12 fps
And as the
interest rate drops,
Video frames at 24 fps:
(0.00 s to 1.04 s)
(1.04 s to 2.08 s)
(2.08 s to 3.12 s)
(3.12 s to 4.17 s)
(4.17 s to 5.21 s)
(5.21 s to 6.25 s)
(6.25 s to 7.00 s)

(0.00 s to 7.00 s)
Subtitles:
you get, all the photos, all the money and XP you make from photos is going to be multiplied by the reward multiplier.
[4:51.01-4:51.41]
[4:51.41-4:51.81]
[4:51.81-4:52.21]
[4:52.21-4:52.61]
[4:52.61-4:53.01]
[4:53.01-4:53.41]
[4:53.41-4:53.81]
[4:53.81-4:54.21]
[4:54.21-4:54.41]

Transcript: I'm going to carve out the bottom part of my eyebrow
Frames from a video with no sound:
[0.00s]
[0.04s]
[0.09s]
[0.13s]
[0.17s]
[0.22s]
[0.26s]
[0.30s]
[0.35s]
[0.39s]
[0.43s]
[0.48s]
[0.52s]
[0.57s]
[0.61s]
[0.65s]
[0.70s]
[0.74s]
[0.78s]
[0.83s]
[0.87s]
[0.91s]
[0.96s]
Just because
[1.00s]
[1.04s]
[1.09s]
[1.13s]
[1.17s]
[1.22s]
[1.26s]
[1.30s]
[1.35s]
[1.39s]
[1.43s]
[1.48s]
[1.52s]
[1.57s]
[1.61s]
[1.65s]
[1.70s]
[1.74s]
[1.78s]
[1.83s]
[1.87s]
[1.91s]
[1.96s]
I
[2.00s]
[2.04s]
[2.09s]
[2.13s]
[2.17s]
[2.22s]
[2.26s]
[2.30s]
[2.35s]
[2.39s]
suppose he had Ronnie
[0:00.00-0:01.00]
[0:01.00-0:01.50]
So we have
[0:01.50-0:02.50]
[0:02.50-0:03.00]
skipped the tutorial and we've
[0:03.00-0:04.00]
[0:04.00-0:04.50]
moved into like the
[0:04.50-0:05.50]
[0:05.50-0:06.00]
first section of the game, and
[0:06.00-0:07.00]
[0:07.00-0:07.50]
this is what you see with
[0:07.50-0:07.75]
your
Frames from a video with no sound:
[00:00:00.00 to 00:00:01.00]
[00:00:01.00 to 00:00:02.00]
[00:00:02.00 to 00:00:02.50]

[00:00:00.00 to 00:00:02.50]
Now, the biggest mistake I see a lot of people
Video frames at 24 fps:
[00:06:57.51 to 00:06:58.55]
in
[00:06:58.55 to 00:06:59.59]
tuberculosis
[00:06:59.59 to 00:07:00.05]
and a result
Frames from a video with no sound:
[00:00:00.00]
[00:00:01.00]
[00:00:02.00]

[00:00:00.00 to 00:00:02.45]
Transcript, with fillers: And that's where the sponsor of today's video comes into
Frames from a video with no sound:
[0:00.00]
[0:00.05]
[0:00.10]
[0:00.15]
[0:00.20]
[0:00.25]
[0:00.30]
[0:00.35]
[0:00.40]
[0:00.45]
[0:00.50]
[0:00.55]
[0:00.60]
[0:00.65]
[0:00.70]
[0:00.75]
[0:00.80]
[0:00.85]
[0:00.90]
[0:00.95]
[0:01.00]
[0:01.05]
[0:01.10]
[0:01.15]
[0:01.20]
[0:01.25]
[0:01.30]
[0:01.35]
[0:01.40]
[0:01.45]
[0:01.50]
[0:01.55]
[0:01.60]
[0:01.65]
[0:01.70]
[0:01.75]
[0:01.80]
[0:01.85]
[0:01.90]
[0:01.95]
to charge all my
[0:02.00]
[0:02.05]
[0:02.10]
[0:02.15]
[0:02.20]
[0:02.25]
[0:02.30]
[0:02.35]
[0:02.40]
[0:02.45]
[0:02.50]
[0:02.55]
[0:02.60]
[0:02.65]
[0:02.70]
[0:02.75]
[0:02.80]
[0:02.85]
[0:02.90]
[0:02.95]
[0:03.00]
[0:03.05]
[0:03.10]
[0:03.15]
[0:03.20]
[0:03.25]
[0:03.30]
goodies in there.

------------------------------------

### EXERCISE GOAL:
Go through the preceding material and copy each line that has the word "Transcript".

### THE ANSWER:
Transcript: I'm going to carve out the bottom part of my eyebrow
Transcript, with fillers: And that's where the sponsor of today's video comes into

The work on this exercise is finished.